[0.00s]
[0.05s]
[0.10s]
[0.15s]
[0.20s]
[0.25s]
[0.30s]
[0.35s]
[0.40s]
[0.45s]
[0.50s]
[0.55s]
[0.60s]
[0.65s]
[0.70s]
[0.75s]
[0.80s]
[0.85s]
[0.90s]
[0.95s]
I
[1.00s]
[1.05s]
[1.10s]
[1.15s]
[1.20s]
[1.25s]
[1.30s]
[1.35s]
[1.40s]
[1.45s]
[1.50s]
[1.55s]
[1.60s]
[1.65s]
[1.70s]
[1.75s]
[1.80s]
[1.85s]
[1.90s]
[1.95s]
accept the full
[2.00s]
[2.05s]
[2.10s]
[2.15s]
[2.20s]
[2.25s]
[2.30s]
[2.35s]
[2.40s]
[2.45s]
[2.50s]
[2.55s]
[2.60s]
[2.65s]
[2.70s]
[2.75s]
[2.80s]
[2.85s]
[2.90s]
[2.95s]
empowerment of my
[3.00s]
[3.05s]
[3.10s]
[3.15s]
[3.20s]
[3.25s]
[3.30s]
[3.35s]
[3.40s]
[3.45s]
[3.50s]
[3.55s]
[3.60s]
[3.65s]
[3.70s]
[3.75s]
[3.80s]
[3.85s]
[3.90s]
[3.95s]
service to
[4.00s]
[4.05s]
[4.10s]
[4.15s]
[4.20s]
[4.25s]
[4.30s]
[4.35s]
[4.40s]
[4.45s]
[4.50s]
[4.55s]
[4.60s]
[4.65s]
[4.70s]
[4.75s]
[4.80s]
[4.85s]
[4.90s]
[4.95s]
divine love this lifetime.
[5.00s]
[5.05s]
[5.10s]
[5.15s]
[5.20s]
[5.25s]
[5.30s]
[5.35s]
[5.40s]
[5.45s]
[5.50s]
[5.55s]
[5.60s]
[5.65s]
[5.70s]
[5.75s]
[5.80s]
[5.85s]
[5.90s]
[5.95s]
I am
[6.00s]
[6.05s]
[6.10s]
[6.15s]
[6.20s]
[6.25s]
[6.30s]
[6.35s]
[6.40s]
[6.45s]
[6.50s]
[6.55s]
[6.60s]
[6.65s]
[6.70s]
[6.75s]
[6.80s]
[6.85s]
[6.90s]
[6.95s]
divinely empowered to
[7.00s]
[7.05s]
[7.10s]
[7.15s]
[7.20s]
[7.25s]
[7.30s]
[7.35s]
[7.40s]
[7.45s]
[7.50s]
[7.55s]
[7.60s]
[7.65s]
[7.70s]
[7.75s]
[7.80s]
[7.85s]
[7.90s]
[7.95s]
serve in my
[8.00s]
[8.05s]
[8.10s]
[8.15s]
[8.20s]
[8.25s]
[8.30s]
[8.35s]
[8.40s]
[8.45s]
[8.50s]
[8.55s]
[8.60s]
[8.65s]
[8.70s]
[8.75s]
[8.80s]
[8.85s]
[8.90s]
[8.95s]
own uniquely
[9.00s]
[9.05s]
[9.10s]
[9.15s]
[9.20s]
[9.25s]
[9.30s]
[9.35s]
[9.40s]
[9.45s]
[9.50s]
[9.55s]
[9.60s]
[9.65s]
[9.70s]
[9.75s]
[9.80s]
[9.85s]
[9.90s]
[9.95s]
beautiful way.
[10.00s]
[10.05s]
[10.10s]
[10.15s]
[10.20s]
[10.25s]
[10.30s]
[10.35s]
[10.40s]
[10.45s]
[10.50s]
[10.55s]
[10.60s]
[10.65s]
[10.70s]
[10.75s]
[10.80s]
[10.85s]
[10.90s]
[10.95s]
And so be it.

---+---

● **What the task requires**
Write the listing out once more, keeping each word as it is.

● **Response area**
[0.00s]
[0.05s]
[0.10s]
[0.15s]
[0.20s]
[0.25s]
[0.30s]
[0.35s]
[0.40s]
[0.45s]
[0.50s]
[0.55s]
[0.60s]
[0.65s]
[0.70s]
[0.75s]
[0.80s]
[0.85s]
[0.90s]
[0.95s]
I
[1.00s]
[1.05s]
[1.10s]
[1.15s]
[1.20s]
[1.25s]
[1.30s]
[1.35s]
[1.40s]
[1.45s]
[1.50s]
[1.55s]
[1.60s]
[1.65s]
[1.70s]
[1.75s]
[1.80s]
[1.85s]
[1.90s]
[1.95s]
accept the full
[2.00s]
[2.05s]
[2.10s]
[2.15s]
[2.20s]
[2.25s]
[2.30s]
[2.35s]
[2.40s]
[2.45s]
[2.50s]
[2.55s]
[2.60s]
[2.65s]
[2.70s]
[2.75s]
[2.80s]
[2.85s]
[2.90s]
[2.95s]
empowerment of my
[3.00s]
[3.05s]
[3.10s]
[3.15s]
[3.20s]
[3.25s]
[3.30s]
[3.35s]
[3.40s]
[3.45s]
[3.50s]
[3.55s]
[3.60s]
[3.65s]
[3.70s]
[3.75s]
[3.80s]
[3.85s]
[3.90s]
[3.95s]
service to
[4.00s]
[4.05s]
[4.10s]
[4.15s]
[4.20s]
[4.25s]
[4.30s]
[4.35s]
[4.40s]
[4.45s]
[4.50s]
[4.55s]
[4.60s]
[4.65s]
[4.70s]
[4.75s]
[4.80s]
[4.85s]
[4.90s]
[4.95s]
divine love this lifetime.
[5.00s]
[5.05s]
[5.10s]
[5.15s]
[5.20s]
[5.25s]
[5.30s]
[5.35s]
[5.40s]
[5.45s]
[5.50s]
[5.55s]
[5.60s]
[5.65s]
[5.70s]
[5.75s]
[5.80s]
[5.85s]
[5.90s]
[5.95s]
I am
[6.00s]
[6.05s]
[6.10s]
[6.15s]
[6.20s]
[6.25s]
[6.30s]
[6.35s]
[6.40s]
[6.45s]
[6.50s]
[6.55s]
[6.60s]
[6.65s]
[6.70s]
[6.75s]
[6.80s]
[6.85s]
[6.90s]
[6.95s]
divinely empowered to
[7.00s]
[7.05s]
[7.10s]
[7.15s]
[7.20s]
[7.25s]
[7.30s]
[7.35s]
[7.40s]
[7.45s]
[7.50s]
[7.55s]
[7.60s]
[7.65s]
[7.70s]
[7.75s]
[7.80s]
[7.85s]
[7.90s]
[7.95s]
serve in my
[8.00s]
[8.05s]
[8.10s]
[8.15s]
[8.20s]
[8.25s]
[8.30s]
[8.35s]
[8.40s]
[8.45s]
[8.50s]
[8.55s]
[8.60s]
[8.65s]
[8.70s]
[8.75s]
[8.80s]
[8.85s]
[8.90s]
[8.95s]
own uniquely
[9.00s]
[9.05s]
[9.10s]
[9.15s]
[9.20s]
[9.25s]
[9.30s]
[9.35s]
[9.40s]
[9.45s]
[9.50s]
[9.55s]
[9.60s]
[9.65s]
[9.70s]
[9.75s]
[9.80s]
[9.85s]
[9.90s]
[9.95s]
beautiful way.
[10.00s]
[10.05s]
[10.10s]
[10.15s]
[10.20s]
[10.25s]
[10.30s]
[10.35s]
[10.40s]
[10.45s]
[10.50s]
[10.55s]
[10.60s]
[10.65s]
[10.70s]
[10.75s]
[10.80s]
[10.85s]
[10.90s]
[10.95s]
And so be it.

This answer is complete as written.